Besides, so many other things happen that fall—everything. Doris dies, Rita leaves.
As if everything culminated,
but in an entirely separate story. That cursed October night when Doris Flinkenberg due to her unhappiness, her rejected, defrauded love, gets it into her head to go and shoot herself.
Doris, the amazing, who despite the darkness within her was so light on the outside: goes down to Bule Marsh, out onto Lore Cliff, has a pistol, presses the muzzle to her temple and fires.
•
And the night after Doris Flinkenberg’s funeral, that is when Rita heads off. To the Backmanssons in the city by the sea, without asking permission or telling anyone about her plans ahead of time.
One Saturday night in November 1976 Rita is suddenly standing below the Backmanssons’ third-floor balcony on a calm and civilized street in the chic southern areas of the city center. Dirty, slightly intoxicated, everything she owns in a shabby plastic bag.

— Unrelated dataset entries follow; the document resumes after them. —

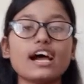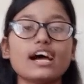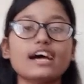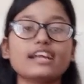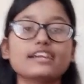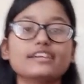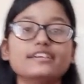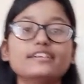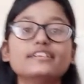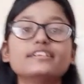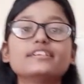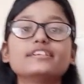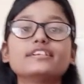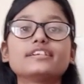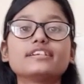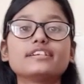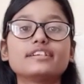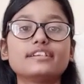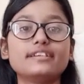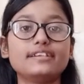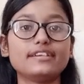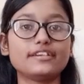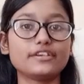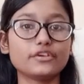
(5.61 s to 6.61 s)
and
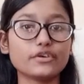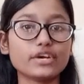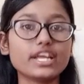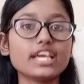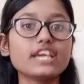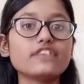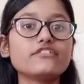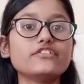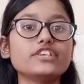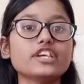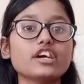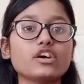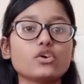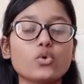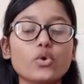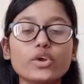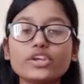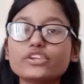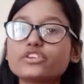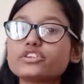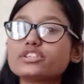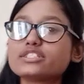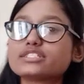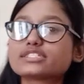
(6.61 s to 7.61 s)
today we are
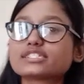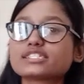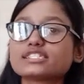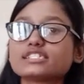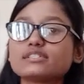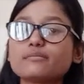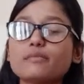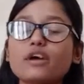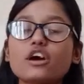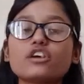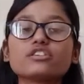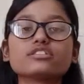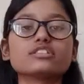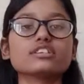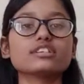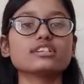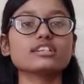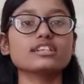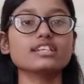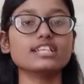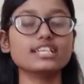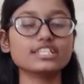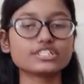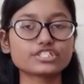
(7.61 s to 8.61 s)
going to discuss about the
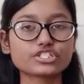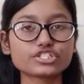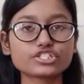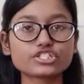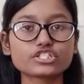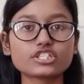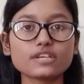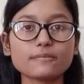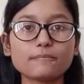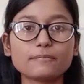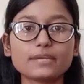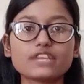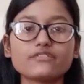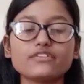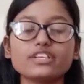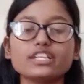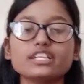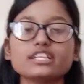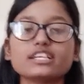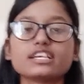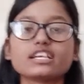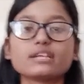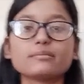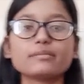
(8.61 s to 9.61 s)
relationship between
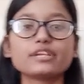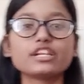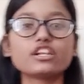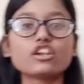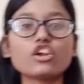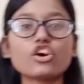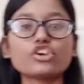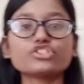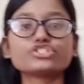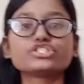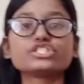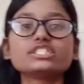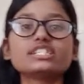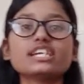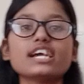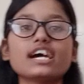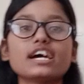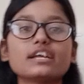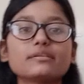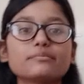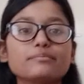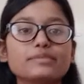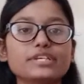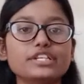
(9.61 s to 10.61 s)
criminology
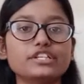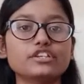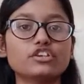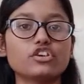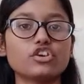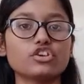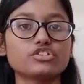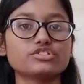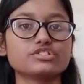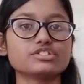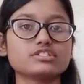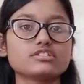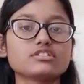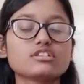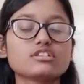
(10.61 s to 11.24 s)
and penology.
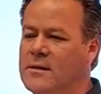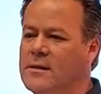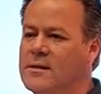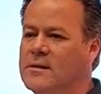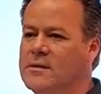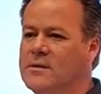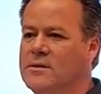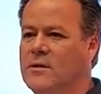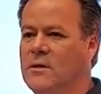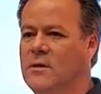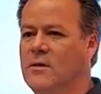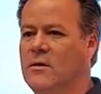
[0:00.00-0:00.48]

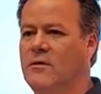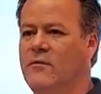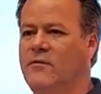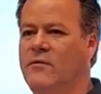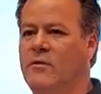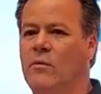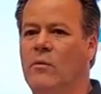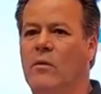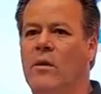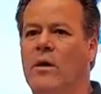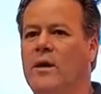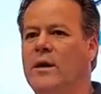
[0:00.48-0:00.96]
So if
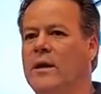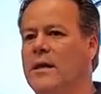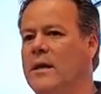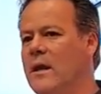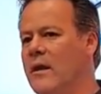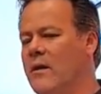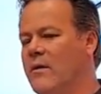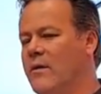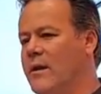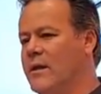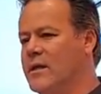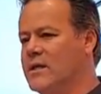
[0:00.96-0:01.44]
you wanted to
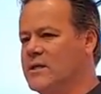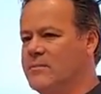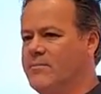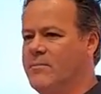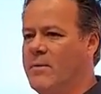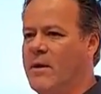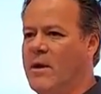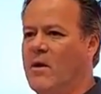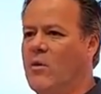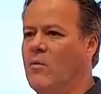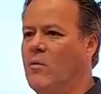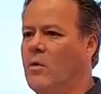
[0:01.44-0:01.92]
carry a
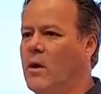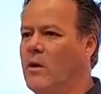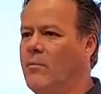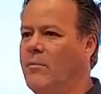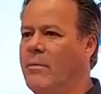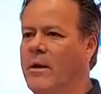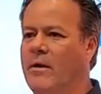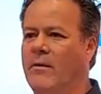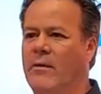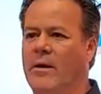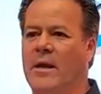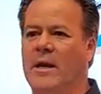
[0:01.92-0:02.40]
spare wheel
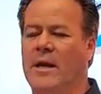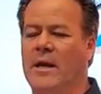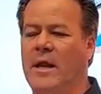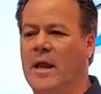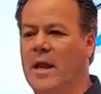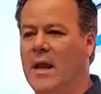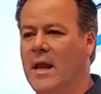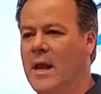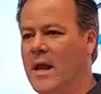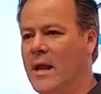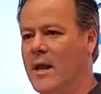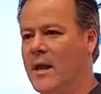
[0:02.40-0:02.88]
bearing
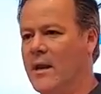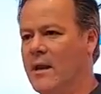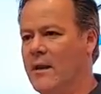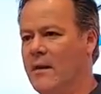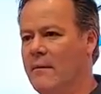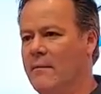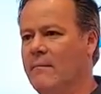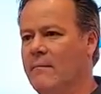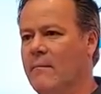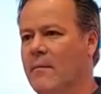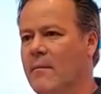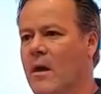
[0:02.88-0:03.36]
and
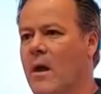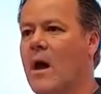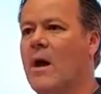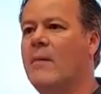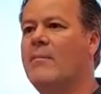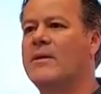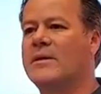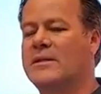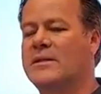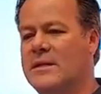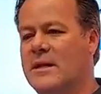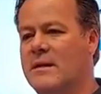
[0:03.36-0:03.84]

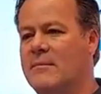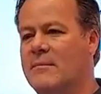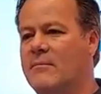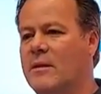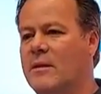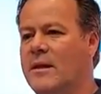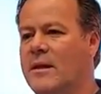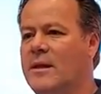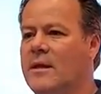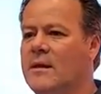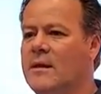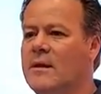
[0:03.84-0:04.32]
hub
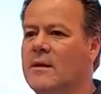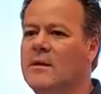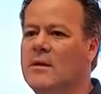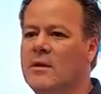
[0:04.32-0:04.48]
assembly,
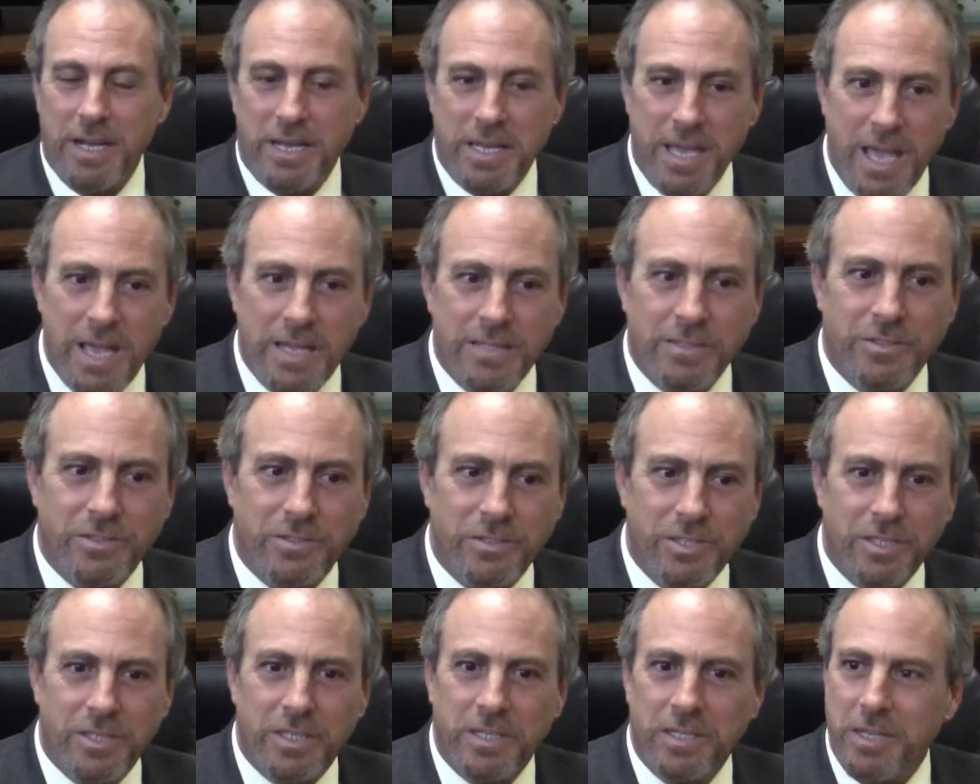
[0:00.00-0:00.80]
Again,
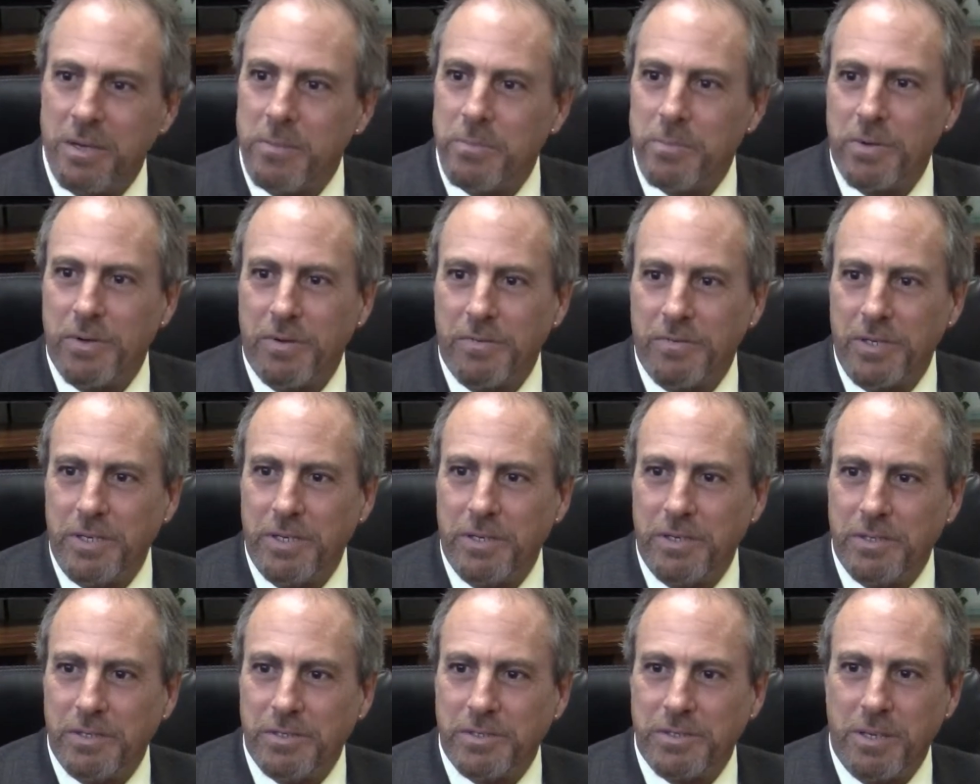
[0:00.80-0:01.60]
it took a number of
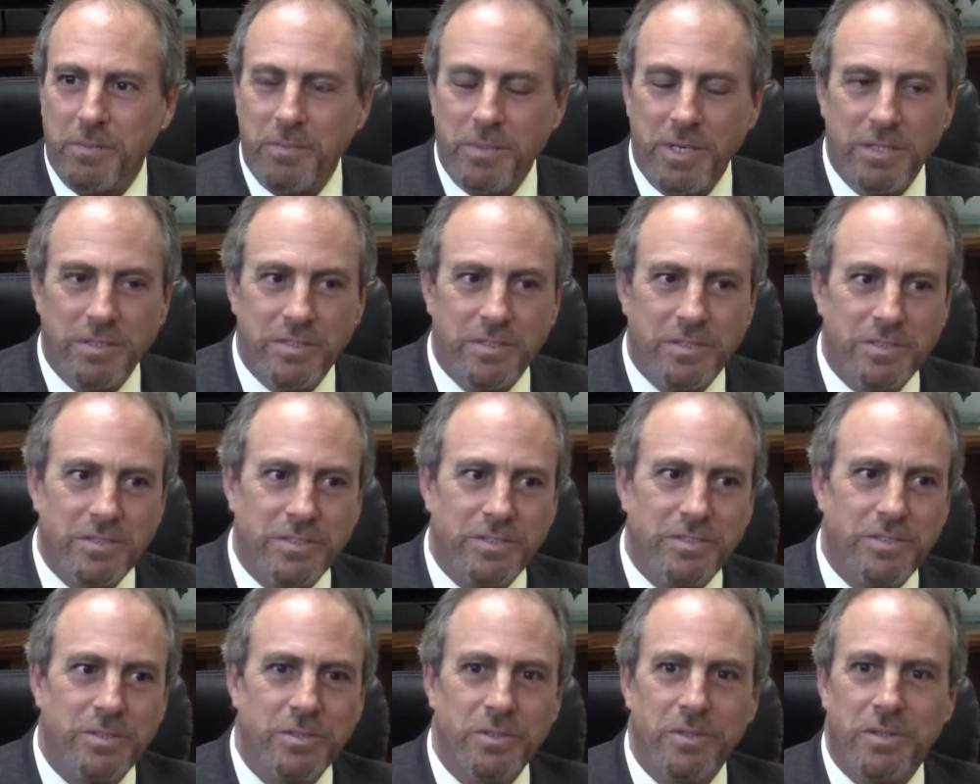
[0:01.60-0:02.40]
years. I mean,
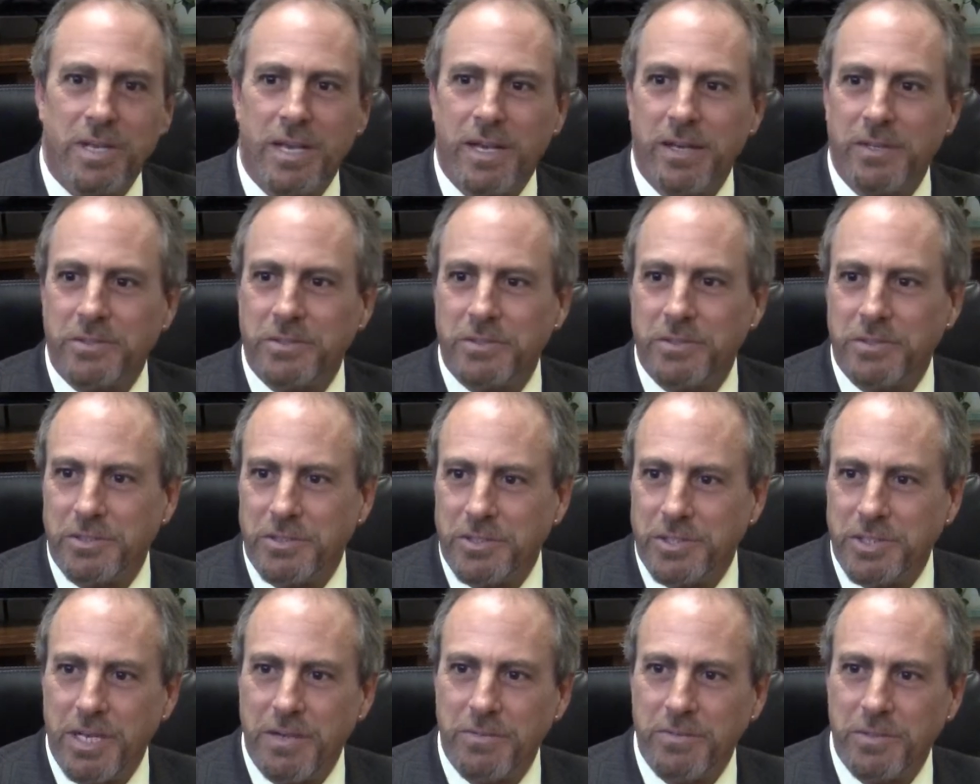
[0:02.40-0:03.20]
since
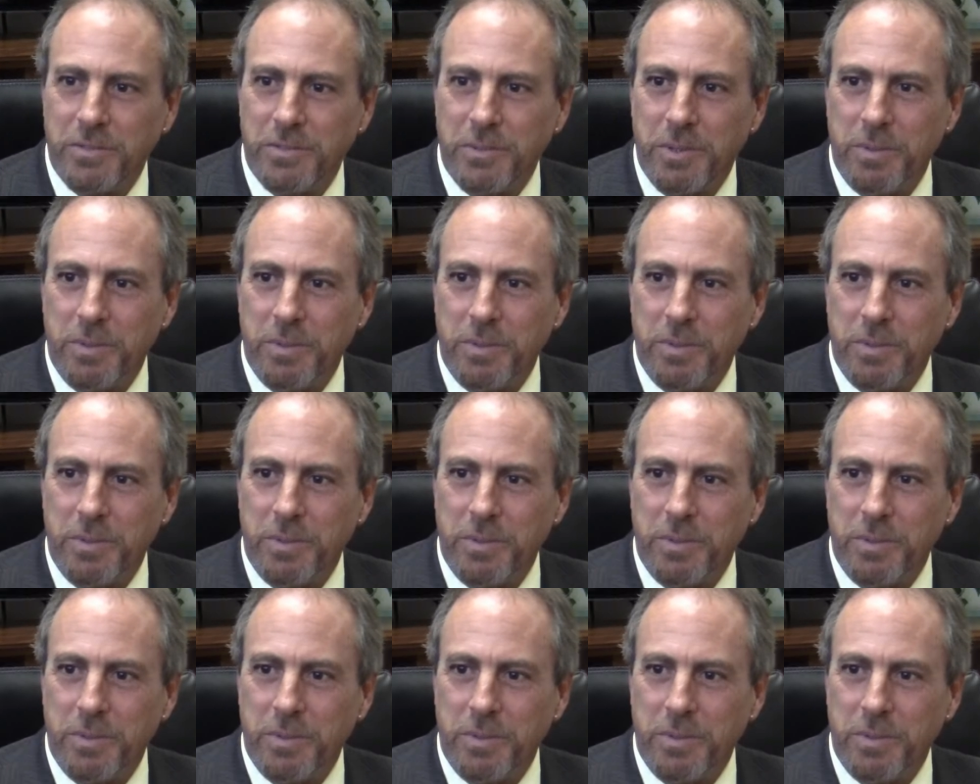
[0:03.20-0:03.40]
2007,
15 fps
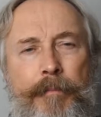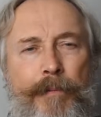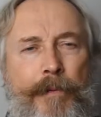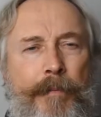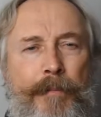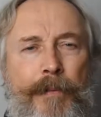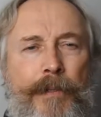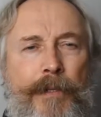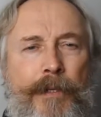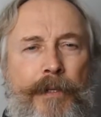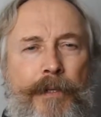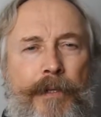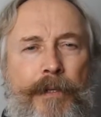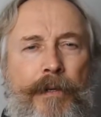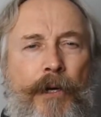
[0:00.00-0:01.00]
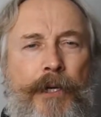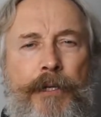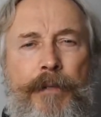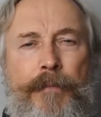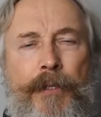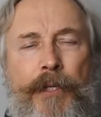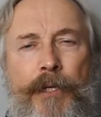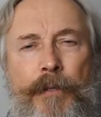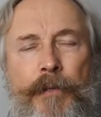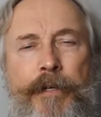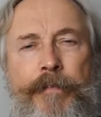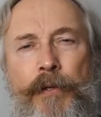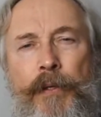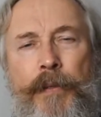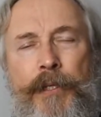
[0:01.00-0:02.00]
a print book or audiobook or
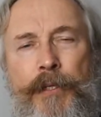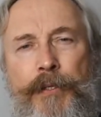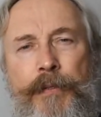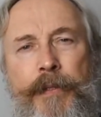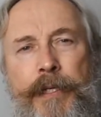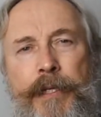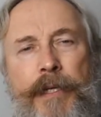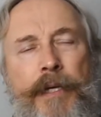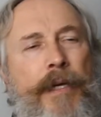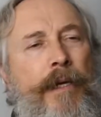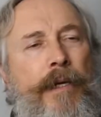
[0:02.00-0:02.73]
whatever you want to do with it.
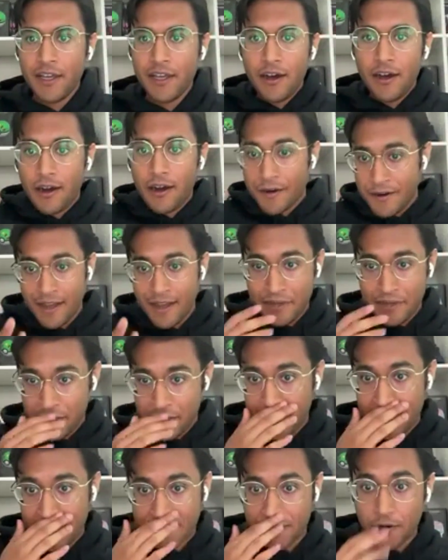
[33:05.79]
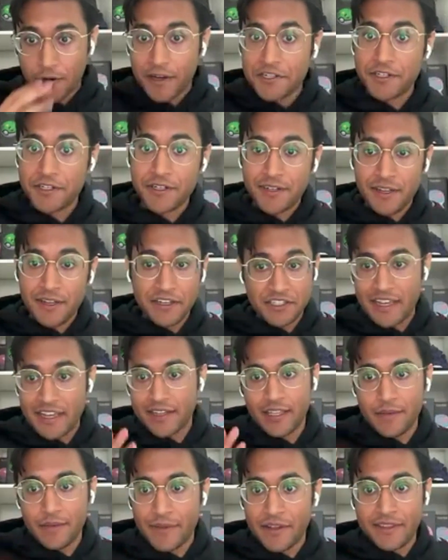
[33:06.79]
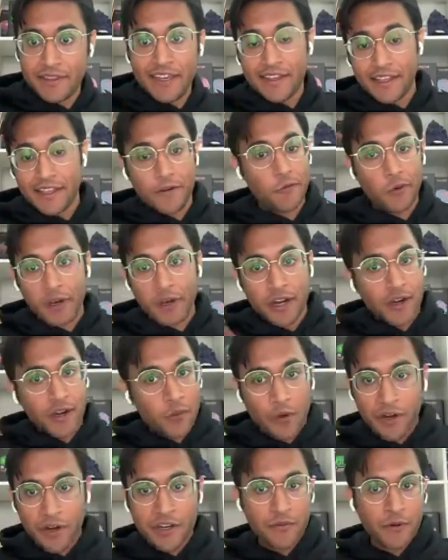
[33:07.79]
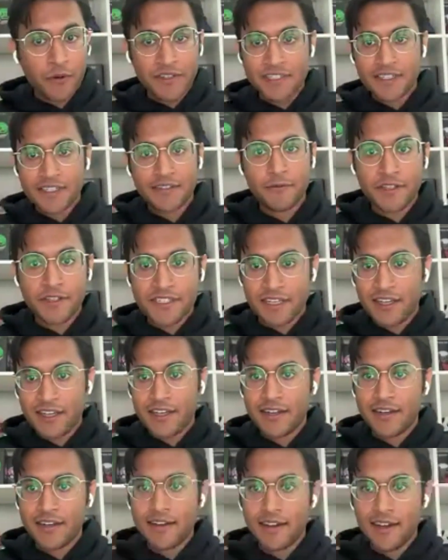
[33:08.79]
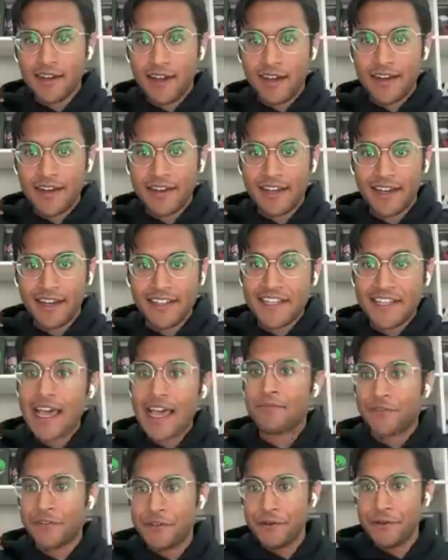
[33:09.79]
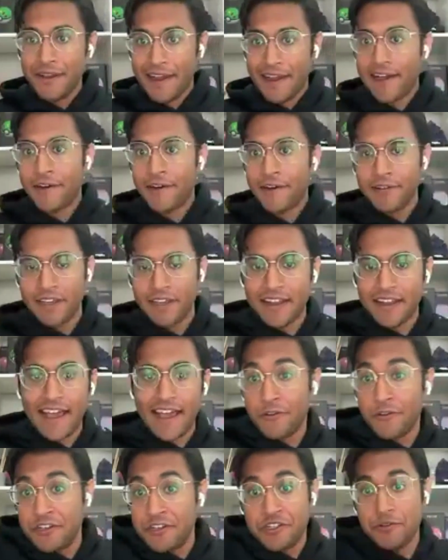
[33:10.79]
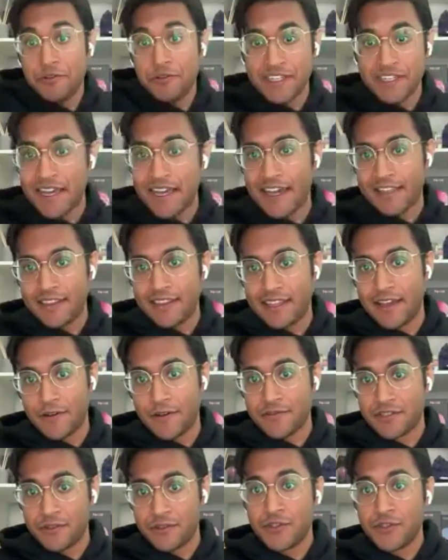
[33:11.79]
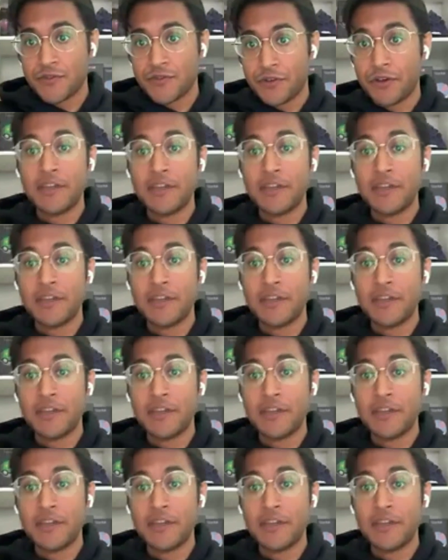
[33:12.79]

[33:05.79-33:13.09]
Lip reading: Arnab here has a question exactly about that. Like, what's on tap for you now, and how did you decide that was useful?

Calls out to the people standing on the balcony, guests of Mr. and Mrs. Backmansson who are having a large party that night.
But Rita waits on the street, and is let in.
•
That is how it is told to Solveig later by a few youths from the District whom Rita bummed a ride from into the city after she wrecked Solveig’s tiny rickety old car that she had driven off in from the twins’ cottage while Solveig was in the shower. Certainly deliberately: out into the field, toward a tree at a low speed, then walked to the main country road with her things in a plastic bag.